Blockchain News, Cryptocurrency

Bitcoin and Litecoin moving in on Monero Confidential Transactions (CT)

Confidential Transactions (CT) It is no secret that the success of Monero since January 1, 2017 is directly linked to the overall cryptomarket bull run but also in its unique quality of confidential transactions.

Today Charlie Lee, creator of Litecoin, announced via Twitter that both Bitcoin and Litecoin are working to achieve CT and will be able to implement via a “soft” fork.

Confidential Transactions (CT) are important for several reasons and most of them are perhaps illegal. For the tin foil community CT means the government cannot track movements of currency or payments made between parties. This facilitates shielding from the ever present big brother but also allows transfer of currency across borders of nations without scrutiny.

The benefit of this should be obvious. Currently national currencies are tied in value to the backing of the printing nation with the US Dollar as the benchmark. Problems occur when a currency crisis such as the Asian Financial crisis in 1997 causes widespread devaluation of currency backed by a nation in reference to the US Dollar. This forced the IMF to step in to provide money to stabilize South Korea, Thailand, and Indonesia. The widespread inflation wiped out the savings of regular people in these nations and bankrupted many companies.
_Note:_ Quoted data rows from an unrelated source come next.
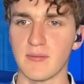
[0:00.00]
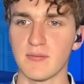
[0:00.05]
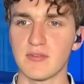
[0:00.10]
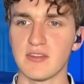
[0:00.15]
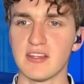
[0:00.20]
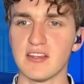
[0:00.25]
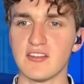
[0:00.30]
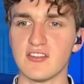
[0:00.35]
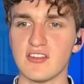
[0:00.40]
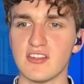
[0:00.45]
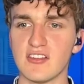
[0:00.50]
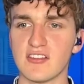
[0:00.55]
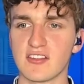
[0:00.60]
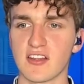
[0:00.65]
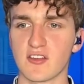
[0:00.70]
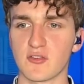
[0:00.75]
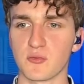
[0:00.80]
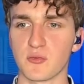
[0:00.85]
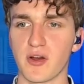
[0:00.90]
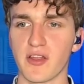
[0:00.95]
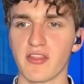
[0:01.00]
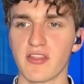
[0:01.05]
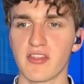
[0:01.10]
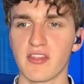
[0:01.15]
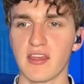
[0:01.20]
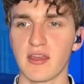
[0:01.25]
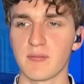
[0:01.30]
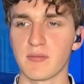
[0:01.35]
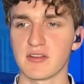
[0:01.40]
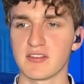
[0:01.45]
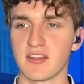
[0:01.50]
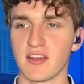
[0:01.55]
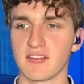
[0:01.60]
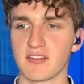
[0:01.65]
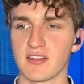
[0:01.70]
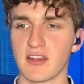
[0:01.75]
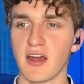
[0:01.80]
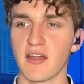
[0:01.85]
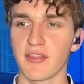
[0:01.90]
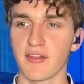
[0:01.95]
MTG says one thing but does
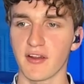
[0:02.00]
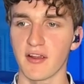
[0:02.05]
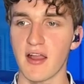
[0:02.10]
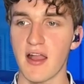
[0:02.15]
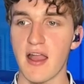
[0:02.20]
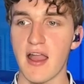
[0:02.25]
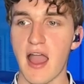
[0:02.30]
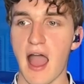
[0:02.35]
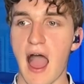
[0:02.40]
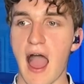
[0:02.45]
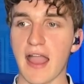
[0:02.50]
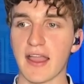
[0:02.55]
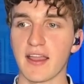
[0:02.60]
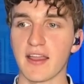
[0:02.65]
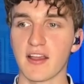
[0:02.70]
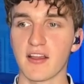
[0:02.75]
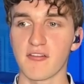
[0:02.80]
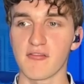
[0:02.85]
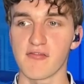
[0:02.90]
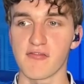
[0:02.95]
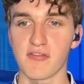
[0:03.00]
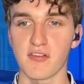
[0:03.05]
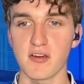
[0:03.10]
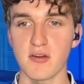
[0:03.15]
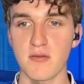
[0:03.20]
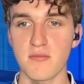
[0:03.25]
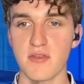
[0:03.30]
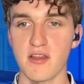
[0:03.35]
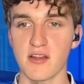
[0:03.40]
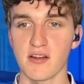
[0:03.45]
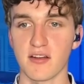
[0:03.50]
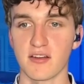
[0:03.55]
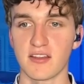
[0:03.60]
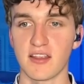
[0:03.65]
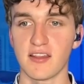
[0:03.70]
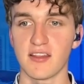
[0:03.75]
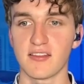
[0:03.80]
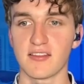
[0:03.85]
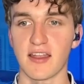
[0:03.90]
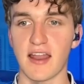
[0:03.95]
another. I can confirm that her
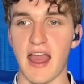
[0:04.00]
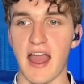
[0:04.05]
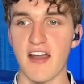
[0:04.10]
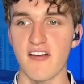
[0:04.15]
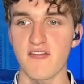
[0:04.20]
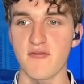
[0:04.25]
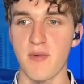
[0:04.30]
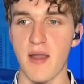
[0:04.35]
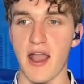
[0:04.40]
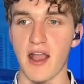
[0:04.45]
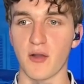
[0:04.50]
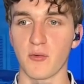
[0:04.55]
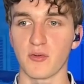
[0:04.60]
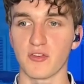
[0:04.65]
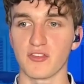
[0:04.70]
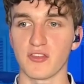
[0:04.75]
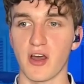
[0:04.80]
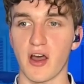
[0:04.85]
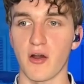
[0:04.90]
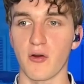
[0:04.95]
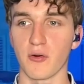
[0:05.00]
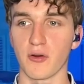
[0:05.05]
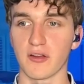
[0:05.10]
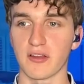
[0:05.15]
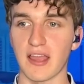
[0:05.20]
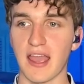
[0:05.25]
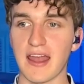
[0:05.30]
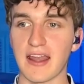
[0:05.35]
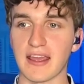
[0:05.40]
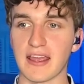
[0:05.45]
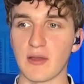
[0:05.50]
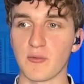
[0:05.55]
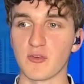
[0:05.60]
attendance at AFPAC was not organic.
If a currency could be created that was not backed by nations, could flow across borders without scrutiny, and was not subject to taxation then it would be insulated again the currency fluctuation of any nation and traded on one standard worldwide.

As Cryptocurrency has value now many nations such as the United States are stepping in with policies for taxation and tracking for illegal activities. The Silk Road was brought down (along with some federal agents) through the tracking of Bitcoin Wallets and transactions on a public searchable blockchain.

Monero is different in that transactions are not trackable as it uses a pseudo random method of generating several possible paths for a single transaction without attached wallet, volume, receiver information. This allows a wallet not connected to the internet to contain coins which can fluctuate in value, sent to exchanges, traded between parties all without ability for tracking.

Monero current market cap is $1.86 billion while litecoin is $3.3 billion and the gorilla Bitcoin is $109 billion. Despite the small size, the big players have noticed the 886% growth in Monero year-to-date, the adoption by darkweb outfits like alphabay and oasis, and mentions by John McAfee on CNBC.

The same nations that print currency have also noticed. China recently banned trading which caused China’s top exchange BTCC to shut down in September. The United States declared Bitcoin and other cryptocurrencies property rather than currency making them subject to taxation with price increase. South Korea in September placed a ban on new ICOs. This all only works if the currency is traceable.

For governments to enforce laws concerning cryptocurrency requires the currency to be traceable. Switzerland became a tax haven to shelter money from taxes because the accounts were not public and the Swiss were legendary for not disclosing any information concerning the accounts. The banking world was tossed upside down when the Swiss began cooperating to turn over tax evaders to the United States and Greece in recent years.

With cryptocurrency there is no Swiss government to enforce regulation. Bitcoin and Litecoin understand this and see the power in Monero. Hence the push for CT.

But is CT truly confidential when implemented via soft fork? Charlie Lee seems to think so. Rumor has it this new Bitcoin Litecoin version of CT only masks the transaction amounts and not wallet information. As more details emerge and a soft fork approaches we should get more information. With the Segwit delay in Bitcoin however this soft fork may only be a dream.